··· Listed entries ···
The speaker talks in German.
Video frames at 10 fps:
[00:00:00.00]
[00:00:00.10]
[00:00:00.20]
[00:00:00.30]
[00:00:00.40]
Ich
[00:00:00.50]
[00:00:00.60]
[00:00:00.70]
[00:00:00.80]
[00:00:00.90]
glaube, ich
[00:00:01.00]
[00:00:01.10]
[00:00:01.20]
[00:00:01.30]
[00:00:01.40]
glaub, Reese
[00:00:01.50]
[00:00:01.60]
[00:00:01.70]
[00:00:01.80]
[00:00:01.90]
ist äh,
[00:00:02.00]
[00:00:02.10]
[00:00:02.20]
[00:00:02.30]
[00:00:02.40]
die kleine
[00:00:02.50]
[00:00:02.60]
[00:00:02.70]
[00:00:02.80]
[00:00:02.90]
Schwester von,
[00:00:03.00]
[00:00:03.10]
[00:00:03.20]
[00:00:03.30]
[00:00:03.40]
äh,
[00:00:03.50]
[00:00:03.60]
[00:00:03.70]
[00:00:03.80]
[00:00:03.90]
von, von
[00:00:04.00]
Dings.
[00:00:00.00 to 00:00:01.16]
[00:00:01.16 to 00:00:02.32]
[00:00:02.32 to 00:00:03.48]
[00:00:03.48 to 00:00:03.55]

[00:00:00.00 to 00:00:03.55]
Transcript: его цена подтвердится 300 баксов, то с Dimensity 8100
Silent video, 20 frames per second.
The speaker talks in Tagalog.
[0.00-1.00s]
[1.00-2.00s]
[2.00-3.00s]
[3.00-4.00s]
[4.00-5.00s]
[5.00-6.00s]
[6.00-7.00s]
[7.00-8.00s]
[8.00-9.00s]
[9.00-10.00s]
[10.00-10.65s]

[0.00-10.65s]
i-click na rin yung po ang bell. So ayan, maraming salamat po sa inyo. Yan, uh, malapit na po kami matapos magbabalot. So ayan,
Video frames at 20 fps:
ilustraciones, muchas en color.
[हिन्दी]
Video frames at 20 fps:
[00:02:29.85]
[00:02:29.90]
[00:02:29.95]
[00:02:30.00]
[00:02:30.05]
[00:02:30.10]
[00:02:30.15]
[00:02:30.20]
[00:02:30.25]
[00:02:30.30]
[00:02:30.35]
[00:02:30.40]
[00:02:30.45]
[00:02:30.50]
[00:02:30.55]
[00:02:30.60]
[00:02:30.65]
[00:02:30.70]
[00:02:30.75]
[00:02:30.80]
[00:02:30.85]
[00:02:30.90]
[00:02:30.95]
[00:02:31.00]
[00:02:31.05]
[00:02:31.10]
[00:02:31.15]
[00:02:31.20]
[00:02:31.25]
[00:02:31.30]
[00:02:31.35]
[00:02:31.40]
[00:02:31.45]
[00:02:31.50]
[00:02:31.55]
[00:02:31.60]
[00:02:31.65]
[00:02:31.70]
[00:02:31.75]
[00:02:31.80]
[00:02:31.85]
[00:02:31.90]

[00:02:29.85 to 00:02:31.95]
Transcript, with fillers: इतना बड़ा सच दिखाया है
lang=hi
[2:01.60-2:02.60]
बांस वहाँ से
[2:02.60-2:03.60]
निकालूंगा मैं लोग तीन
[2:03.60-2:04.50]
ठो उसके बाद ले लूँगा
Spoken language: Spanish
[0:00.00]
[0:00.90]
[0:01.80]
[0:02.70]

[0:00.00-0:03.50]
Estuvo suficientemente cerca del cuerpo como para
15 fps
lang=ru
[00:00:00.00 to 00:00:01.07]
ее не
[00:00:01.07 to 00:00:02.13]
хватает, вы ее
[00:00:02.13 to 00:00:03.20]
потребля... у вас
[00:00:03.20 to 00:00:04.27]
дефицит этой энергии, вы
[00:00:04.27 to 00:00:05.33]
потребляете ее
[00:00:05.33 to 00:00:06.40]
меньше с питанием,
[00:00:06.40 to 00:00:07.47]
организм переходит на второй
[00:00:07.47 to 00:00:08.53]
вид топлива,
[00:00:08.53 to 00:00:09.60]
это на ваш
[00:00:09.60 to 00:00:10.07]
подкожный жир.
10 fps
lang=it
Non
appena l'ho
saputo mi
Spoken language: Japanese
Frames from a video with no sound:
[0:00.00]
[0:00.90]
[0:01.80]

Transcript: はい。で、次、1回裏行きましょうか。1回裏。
···
### Activity
Transcribe the whole listing with nothing added or left out.

### Result of the task
The speaker talks in German.
Video frames at 10 fps:
[00:00:00.00]
[00:00:00.10]
[00:00:00.20]
[00:00:00.30]
[00:00:00.40]
Ich
[00:00:00.50]
[00:00:00.60]
[00:00:00.70]
[00:00:00.80]
[00:00:00.90]
glaube, ich
[00:00:01.00]
[00:00:01.10]
[00:00:01.20]
[00:00:01.30]
[00:00:01.40]
glaub, Reese
[00:00:01.50]
[00:00:01.60]
[00:00:01.70]
[00:00:01.80]
[00:00:01.90]
ist äh,
[00:00:02.00]
[00:00:02.10]
[00:00:02.20]
[00:00:02.30]
[00:00:02.40]
die kleine
[00:00:02.50]
[00:00:02.60]
[00:00:02.70]
[00:00:02.80]
[00:00:02.90]
Schwester von,
[00:00:03.00]
[00:00:03.10]
[00:00:03.20]
[00:00:03.30]
[00:00:03.40]
äh,
[00:00:03.50]
[00:00:03.60]
[00:00:03.70]
[00:00:03.80]
[00:00:03.90]
von, von
[00:00:04.00]
Dings.
[00:00:00.00 to 00:00:01.16]
[00:00:01.16 to 00:00:02.32]
[00:00:02.32 to 00:00:03.48]
[00:00:03.48 to 00:00:03.55]

[00:00:00.00 to 00:00:03.55]
Transcript: его цена подтвердится 300 баксов, то с Dimensity 8100
Silent video, 20 frames per second.
The speaker talks in Tagalog.
[0.00-1.00s]
[1.00-2.00s]
[2.00-3.00s]
[3.00-4.00s]
[4.00-5.00s]
[5.00-6.00s]
[6.00-7.00s]
[7.00-8.00s]
[8.00-9.00s]
[9.00-10.00s]
[10.00-10.65s]

[0.00-10.65s]
i-click na rin yung po ang bell. So ayan, maraming salamat po sa inyo. Yan, uh, malapit na po kami matapos magbabalot. So ayan,
Video frames at 20 fps:
ilustraciones, muchas en color.
[हिन्दी]
Video frames at 20 fps:
[00:02:29.85]
[00:02:29.90]
[00:02:29.95]
[00:02:30.00]
[00:02:30.05]
[00:02:30.10]
[00:02:30.15]
[00:02:30.20]
[00:02:30.25]
[00:02:30.30]
[00:02:30.35]
[00:02:30.40]
[00:02:30.45]
[00:02:30.50]
[00:02:30.55]
[00:02:30.60]
[00:02:30.65]
[00:02:30.70]
[00:02:30.75]
[00:02:30.80]
[00:02:30.85]
[00:02:30.90]
[00:02:30.95]
[00:02:31.00]
[00:02:31.05]
[00:02:31.10]
[00:02:31.15]
[00:02:31.20]
[00:02:31.25]
[00:02:31.30]
[00:02:31.35]
[00:02:31.40]
[00:02:31.45]
[00:02:31.50]
[00:02:31.55]
[00:02:31.60]
[00:02:31.65]
[00:02:31.70]
[00:02:31.75]
[00:02:31.80]
[00:02:31.85]
[00:02:31.90]

[00:02:29.85 to 00:02:31.95]
Transcript, with fillers: इतना बड़ा सच दिखाया है
lang=hi
[2:01.60-2:02.60]
बांस वहाँ से
[2:02.60-2:03.60]
निकालूंगा मैं लोग तीन
[2:03.60-2:04.50]
ठो उसके बाद ले लूँगा
Spoken language: Spanish
[0:00.00]
[0:00.90]
[0:01.80]
[0:02.70]

[0:00.00-0:03.50]
Estuvo suficientemente cerca del cuerpo como para
15 fps
lang=ru
[00:00:00.00 to 00:00:01.07]
ее не
[00:00:01.07 to 00:00:02.13]
хватает, вы ее
[00:00:02.13 to 00:00:03.20]
потребля... у вас
[00:00:03.20 to 00:00:04.27]
дефицит этой энергии, вы
[00:00:04.27 to 00:00:05.33]
потребляете ее
[00:00:05.33 to 00:00:06.40]
меньше с питанием,
[00:00:06.40 to 00:00:07.47]
организм переходит на второй
[00:00:07.47 to 00:00:08.53]
вид топлива,
[00:00:08.53 to 00:00:09.60]
это на ваш
[00:00:09.60 to 00:00:10.07]
подкожный жир.
10 fps
lang=it
Non
appena l'ho
saputo mi
Spoken language: Japanese
Frames from a video with no sound:
[0:00.00]
[0:00.90]
[0:01.80]

Transcript: はい。で、次、1回裏行きましょうか。1回裏。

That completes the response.